Harness-engineering harness-planning

Harness Planning

install

source · Clone the upstream repo

git clone https://github.com/Intense-Visions/harness-engineering

Claude Code · Install into ~/.claude/skills/

T=$(mktemp -d) && git clone --depth=1 https://github.com/Intense-Visions/harness-engineering "$T" && mkdir -p ~/.claude/skills && cp -r "$T/agents/skills/claude-code/harness-planning" ~/.claude/skills/intense-visions-harness-engineering-harness-planning-e6eced && rm -rf "$T"

manifest: agents/skills/claude-code/harness-planning/SKILL.md

source content

Harness Planning

Implementation planning with atomic tasks, goal-backward must-haves, and complete executable instructions. Every task fits in one context window.

When to Use

After a design spec is approved (output of harness-brainstorming) and implementation needs planning
When starting a new feature or project needing structured task decomposition
When
```
on_new_feature
```
or
```
on_project_init
```
triggers fire and the work is non-trivial
When resuming a stalled project that needs a fresh plan
NOT for small tasks (under 15 minutes, single file — just do it)
NOT for problem exploration (use harness-brainstorming)
NOT when a plan exists and needs execution (use harness-execution)

Process

Iron Law

Every task in the plan must be completable in one context window (2-5 minutes). If a task is larger, split it.

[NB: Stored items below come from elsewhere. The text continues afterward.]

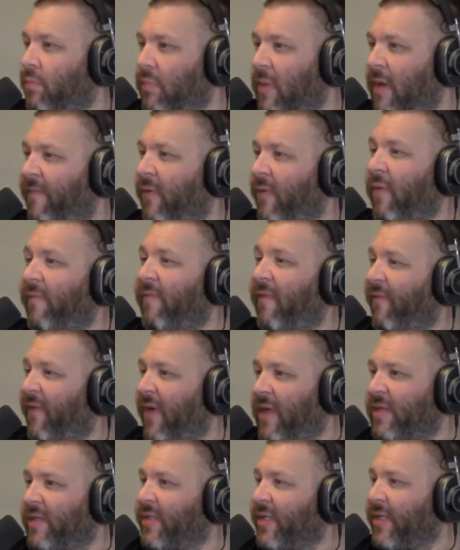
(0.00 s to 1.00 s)
if you have a
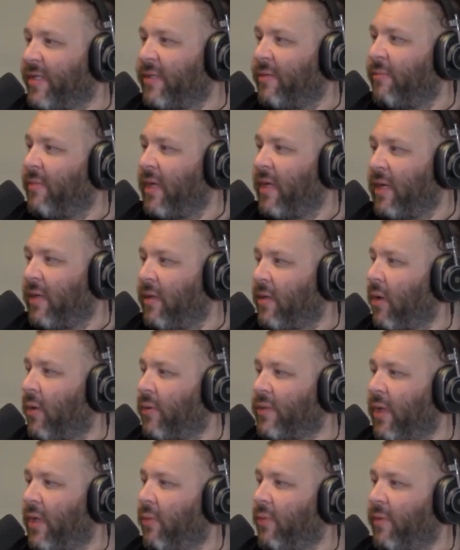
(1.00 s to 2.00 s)
faith system that
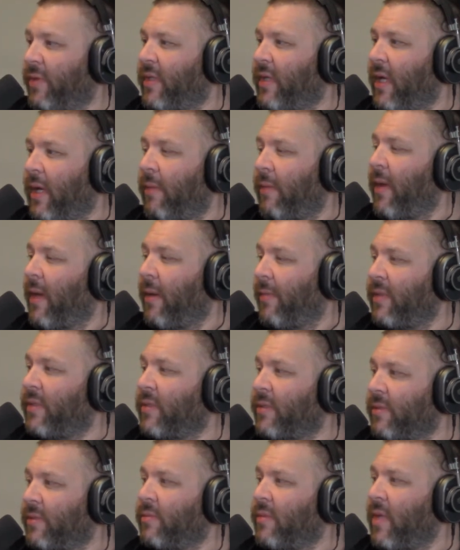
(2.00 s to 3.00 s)
goes along with the Ten
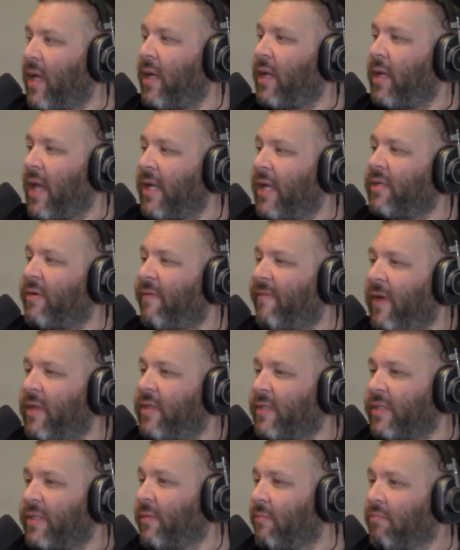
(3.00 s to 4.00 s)
Commandments, then that's your faith
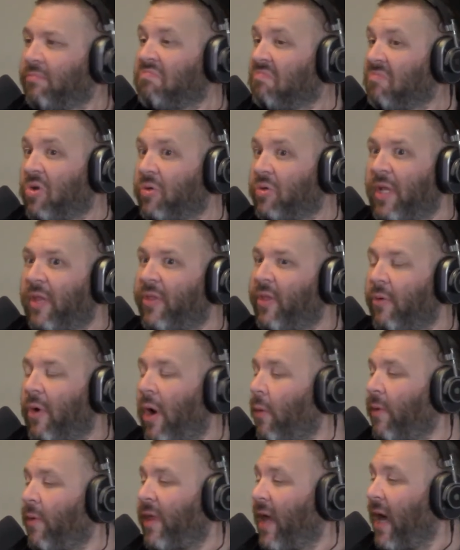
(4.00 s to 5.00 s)
system. There's nothing
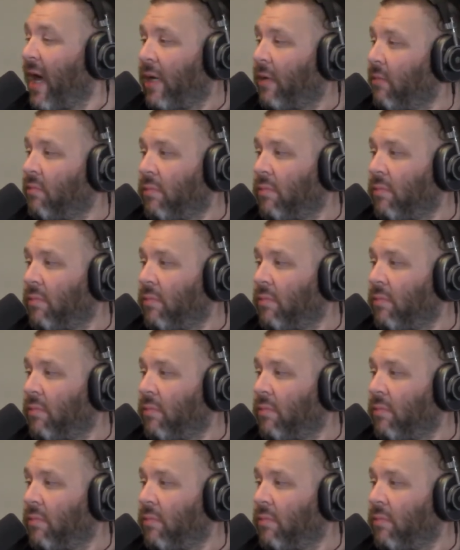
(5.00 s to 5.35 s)
wrong with that.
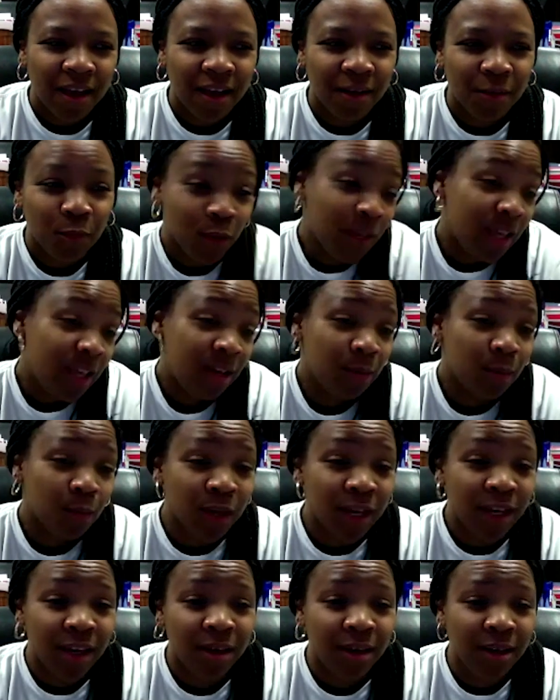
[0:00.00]

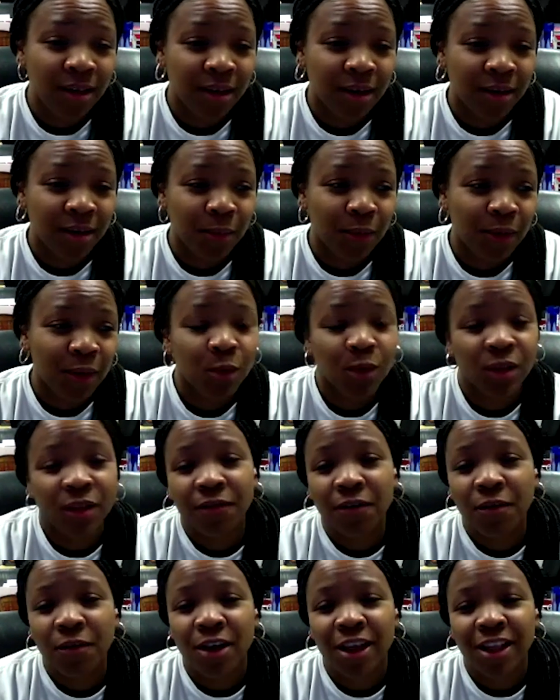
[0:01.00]
we would
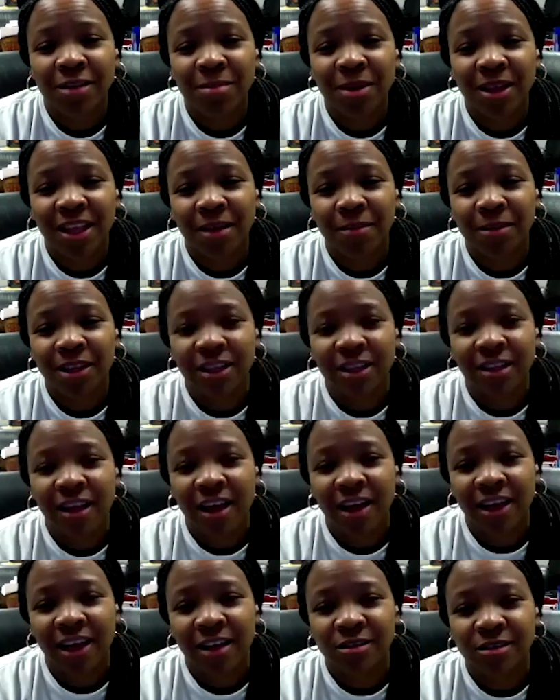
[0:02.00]
have already been able to
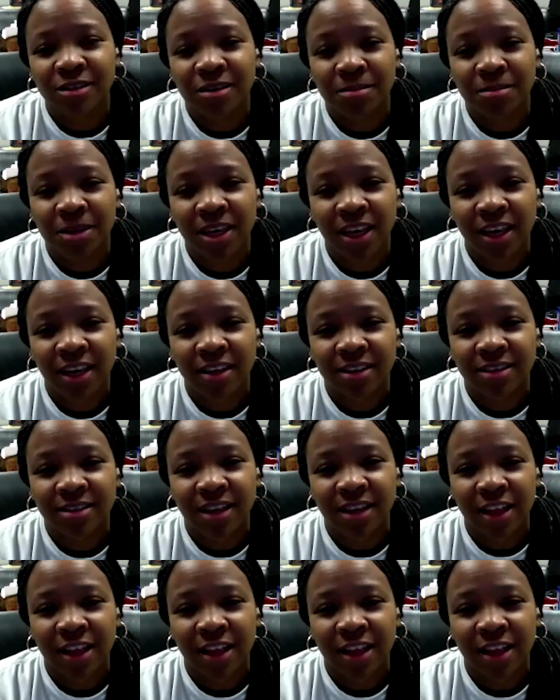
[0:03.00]
knock out some kinks.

A plan with vague tasks like "add validation" or "implement the service" is not a plan — it is a wish list. Every task must contain exact file paths, exact commands, and complete code snippets.

Rigor Levels

The

rigorLevel

is passed by autopilot (or set via

--fast

--thorough

flags). Default is

standard

Phase	`fast`	`standard` (default)	`thorough`
SCOPE	No change.	No change.	No change.
DECOMPOSE	Skip skeleton. Full tasks directly after file map.	Skeleton if tasks >= 8; full tasks if < 8.	Always skeleton. Require approval before expanding.
SEQUENCE	No change.	No change.	No change.
VALIDATE	No change.	No change.	No change.

The skeleton pass is the primary rigor lever. Fast mode goes straight to full detail. Thorough mode validates direction before investing tokens in expansion.

Argument Resolution

When invoked by autopilot (or with explicit arguments), resolve paths before starting:

Session slug: If

session-slug

argument provided, set

{sessionDir} = .harness/sessions/<session-slug>/

. Pass to

gather_context({ session: "<session-slug>" })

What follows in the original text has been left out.